Calibrate dictionary hit rates. Given a list of short strings and a reference dictionary, separate real matches from chance collisions.


The general problem

You have a stream of short strings and a big reference dictionary. Some fraction match. How many are real matches vs. the dictionary being large enough that anything would match?

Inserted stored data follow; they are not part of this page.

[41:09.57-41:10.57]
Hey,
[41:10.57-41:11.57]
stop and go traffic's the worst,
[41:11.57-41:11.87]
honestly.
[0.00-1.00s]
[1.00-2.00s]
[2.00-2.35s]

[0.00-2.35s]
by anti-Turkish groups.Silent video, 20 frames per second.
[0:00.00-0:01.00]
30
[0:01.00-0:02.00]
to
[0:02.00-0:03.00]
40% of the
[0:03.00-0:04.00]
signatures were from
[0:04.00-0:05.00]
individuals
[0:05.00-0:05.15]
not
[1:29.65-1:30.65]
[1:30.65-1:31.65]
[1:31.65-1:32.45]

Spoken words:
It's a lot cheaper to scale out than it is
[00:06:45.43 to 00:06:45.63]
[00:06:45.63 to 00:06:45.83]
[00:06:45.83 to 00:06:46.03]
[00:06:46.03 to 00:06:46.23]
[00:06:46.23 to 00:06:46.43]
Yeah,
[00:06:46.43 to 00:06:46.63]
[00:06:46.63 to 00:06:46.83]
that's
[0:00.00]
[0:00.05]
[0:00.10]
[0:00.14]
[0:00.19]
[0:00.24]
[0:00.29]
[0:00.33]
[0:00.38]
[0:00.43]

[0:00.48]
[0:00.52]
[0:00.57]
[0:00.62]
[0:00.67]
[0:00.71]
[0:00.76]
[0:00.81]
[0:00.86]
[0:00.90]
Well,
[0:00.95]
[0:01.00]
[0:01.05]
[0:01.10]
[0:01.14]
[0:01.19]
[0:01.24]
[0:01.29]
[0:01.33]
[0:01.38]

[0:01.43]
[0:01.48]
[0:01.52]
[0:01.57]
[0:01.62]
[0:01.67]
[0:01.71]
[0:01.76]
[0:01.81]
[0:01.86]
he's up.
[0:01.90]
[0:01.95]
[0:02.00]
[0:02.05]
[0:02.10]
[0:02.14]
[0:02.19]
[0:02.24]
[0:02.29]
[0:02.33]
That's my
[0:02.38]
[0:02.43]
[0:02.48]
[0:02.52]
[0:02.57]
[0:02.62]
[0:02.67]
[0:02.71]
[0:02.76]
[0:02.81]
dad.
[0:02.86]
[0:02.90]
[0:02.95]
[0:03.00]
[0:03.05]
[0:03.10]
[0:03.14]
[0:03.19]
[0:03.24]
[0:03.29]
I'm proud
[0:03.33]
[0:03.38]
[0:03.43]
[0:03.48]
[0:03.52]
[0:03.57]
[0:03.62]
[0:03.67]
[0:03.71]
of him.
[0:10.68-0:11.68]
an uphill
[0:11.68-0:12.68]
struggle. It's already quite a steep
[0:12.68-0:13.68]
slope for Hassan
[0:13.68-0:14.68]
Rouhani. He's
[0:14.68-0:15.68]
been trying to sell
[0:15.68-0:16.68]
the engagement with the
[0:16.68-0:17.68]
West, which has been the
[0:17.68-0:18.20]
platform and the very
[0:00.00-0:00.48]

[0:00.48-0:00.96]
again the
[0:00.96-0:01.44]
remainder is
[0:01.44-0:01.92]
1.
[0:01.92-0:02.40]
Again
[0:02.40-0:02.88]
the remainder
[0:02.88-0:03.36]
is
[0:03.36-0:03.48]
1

Domain "Decoded tokens" "Dictionary" "Real signal" means
Decipherment / cryptanalysis candidate plaintext (¹) language wordlist the decode works
OCR validation extracted strings lexicon the OCR read correctly
Spell-check eval candidate corrections target vocabulary the correction fired
Autocomplete ranking prefix expansions vocab the candidate is meaningful
Password audit cracked-string attempts common-words list the password was weak, not a random collision
Fuzzy dedup near-match candidates canonical set they are actually duplicates
RNG / fuzzer QA generated strings wordlist did your generator accidentally emit real words?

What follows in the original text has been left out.